`f(x) = {{:((sqrt(1+kx)-sqrt(1-kx))/(x),if -1 le x lt 0),((2x+1)/(x-1),if 0 le x le 1):}` at `x = 0`. f(x) is continuous then find k

To determine the value of \( k \) such that the function \( f(x) \) is continuous at \( x = 0 \), we need to ensure that the left-hand limit and right-hand limit at \( x = 0 \) are equal, and that they are equal to the value of the function at \( x = 0 \).

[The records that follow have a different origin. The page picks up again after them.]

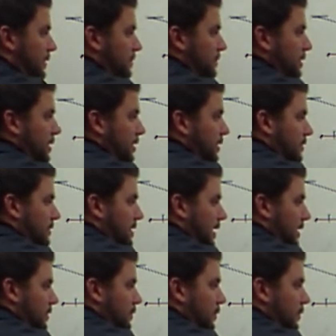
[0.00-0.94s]
I'm going to go
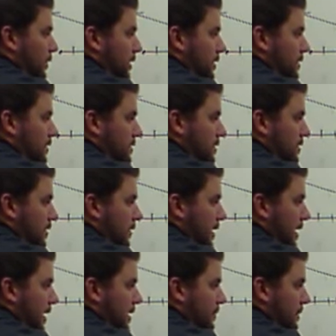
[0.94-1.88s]
down 1, so
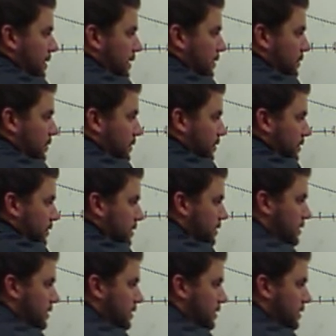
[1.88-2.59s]
m equalsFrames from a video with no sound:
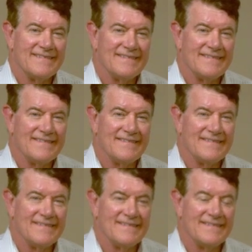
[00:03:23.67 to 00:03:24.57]

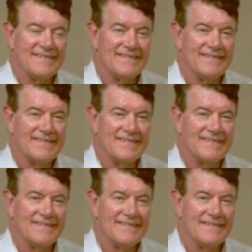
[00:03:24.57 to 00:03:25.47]

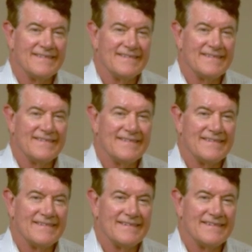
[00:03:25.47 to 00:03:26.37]

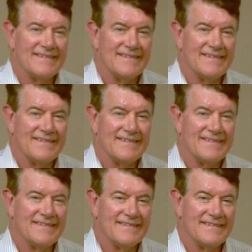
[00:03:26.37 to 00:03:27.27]

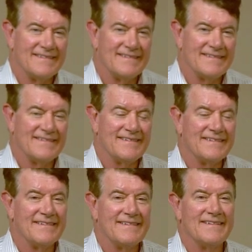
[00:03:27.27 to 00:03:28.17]

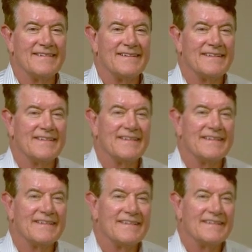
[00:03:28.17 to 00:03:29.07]

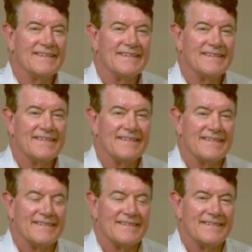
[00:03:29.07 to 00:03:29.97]

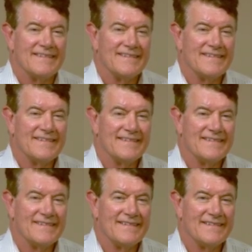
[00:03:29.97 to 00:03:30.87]

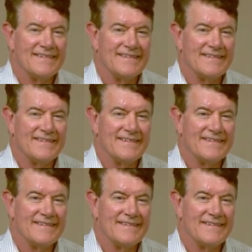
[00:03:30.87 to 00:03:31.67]
The person shown says nothing.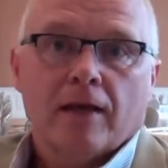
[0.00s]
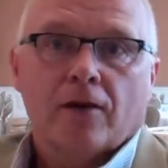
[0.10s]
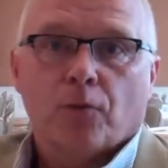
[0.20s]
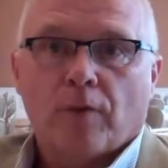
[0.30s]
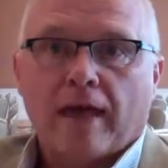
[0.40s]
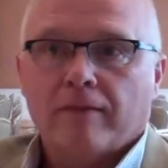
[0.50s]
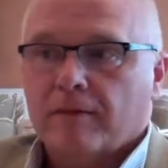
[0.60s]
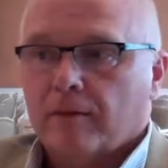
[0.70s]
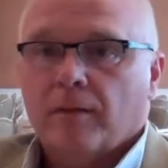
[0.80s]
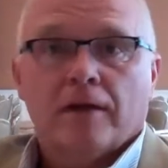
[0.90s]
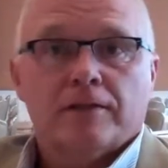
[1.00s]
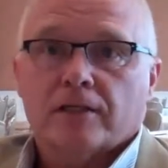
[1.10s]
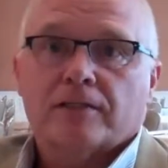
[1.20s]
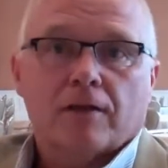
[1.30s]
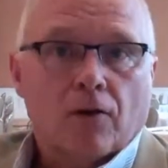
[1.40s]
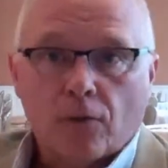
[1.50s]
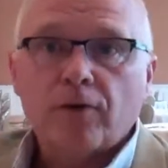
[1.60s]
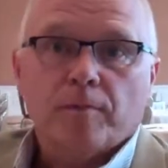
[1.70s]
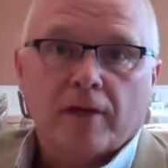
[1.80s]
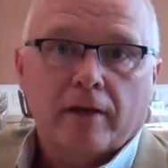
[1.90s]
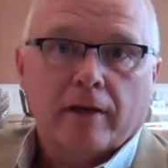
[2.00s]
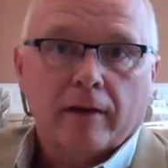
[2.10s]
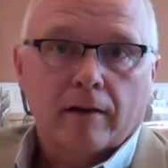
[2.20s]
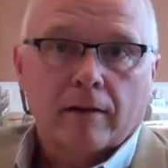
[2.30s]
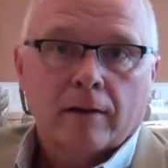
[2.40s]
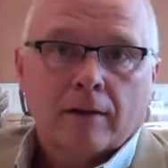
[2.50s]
Rather than just the owner being here,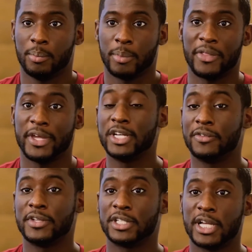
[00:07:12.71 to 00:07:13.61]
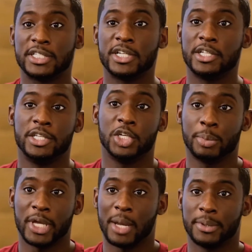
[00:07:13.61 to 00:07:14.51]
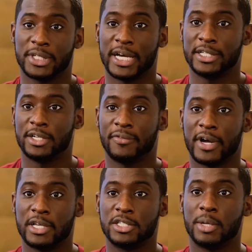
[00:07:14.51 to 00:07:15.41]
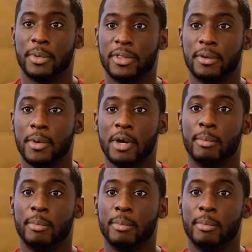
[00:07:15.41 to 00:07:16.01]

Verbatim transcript: By the end of this lesson, you'll be able to identify some of the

The function is defined as: \[ f(x) = \begin{cases} \frac{\sqrt{1+kx} - \sqrt{1-kx}}{x} & \text{if } -1 \leq x < 0 \\ \frac{2x + 1}{x - 1} & \text{if } 0 \leq x \leq 1 \end{cases} \] ### Step 1: Find the Left-Hand Limit as \( x \to 0^- \) We need to compute: \[ \lim_{x \to 0^-} f(x) = \lim_{x \to 0^-} \frac{\sqrt{1+kx} - \sqrt{1-kx}}{x} \] Substituting \( x = 0 \) directly gives us: \[ \frac{\sqrt{1+0} - \sqrt{1-0}}{0} = \frac{1 - 1}{0} = \frac{0}{0} \] This is an indeterminate form, so we will rationalize the numerator. ### Step 2: Rationalizing the Numerator Multiply the numerator and denominator by the conjugate: \[ \frac{\sqrt{1+kx} - \sqrt{1-kx}}{x} \cdot \frac{\sqrt{1+kx} + \sqrt{1-kx}}{\sqrt{1+kx} + \sqrt{1-kx}} = \frac{(1+kx) - (1-kx)}{x(\sqrt{1+kx} + \sqrt{1-kx})} \] This simplifies to: \[ \frac{2kx}{x(\sqrt{1+kx} + \sqrt{1-kx})} \] ### Step 3: Simplifying the Expression Now we can cancel \( x \) from the numerator and denominator: \[ \lim_{x \to 0^-} \frac{2k}{\sqrt{1+kx} + \sqrt{1-kx}} \] As \( x \to 0 \): \[ \sqrt{1+kx} \to 1 \quad \text{and} \quad \sqrt{1-kx} \to 1 \] Thus, we have: \[ \lim_{x \to 0^-} \frac{2k}{1 + 1} = \frac{2k}{2} = k \] ### Step 4: Find the Right-Hand Limit as \( x \to 0^+ \) Now we compute: \[ \lim_{x \to 0^+} f(x) = \lim_{x \to 0^+} \frac{2x + 1}{x - 1} \] Substituting \( x = 0 \): \[ \frac{2(0) + 1}{0 - 1} = \frac{1}{-1} = -1 \] ### Step 5: Value of the Function at \( x = 0 \) From the definition of \( f(x) \) for \( 0 \leq x \leq 1 \): \[ f(0) = \frac{2(0) + 1}{0 - 1} = -1 \] ### Step 6: Setting the Limits Equal for Continuity For \( f(x) \) to be continuous at \( x = 0 \): \[ \lim_{x \to 0^-} f(x) = \lim_{x \to 0^+} f(x) = f(0) \] This gives us: \[ k = -1 \] ### Conclusion Thus, the value of \( k \) for which \( f(x) \) is continuous at \( x = 0 \) is: \[ \boxed{-1} \]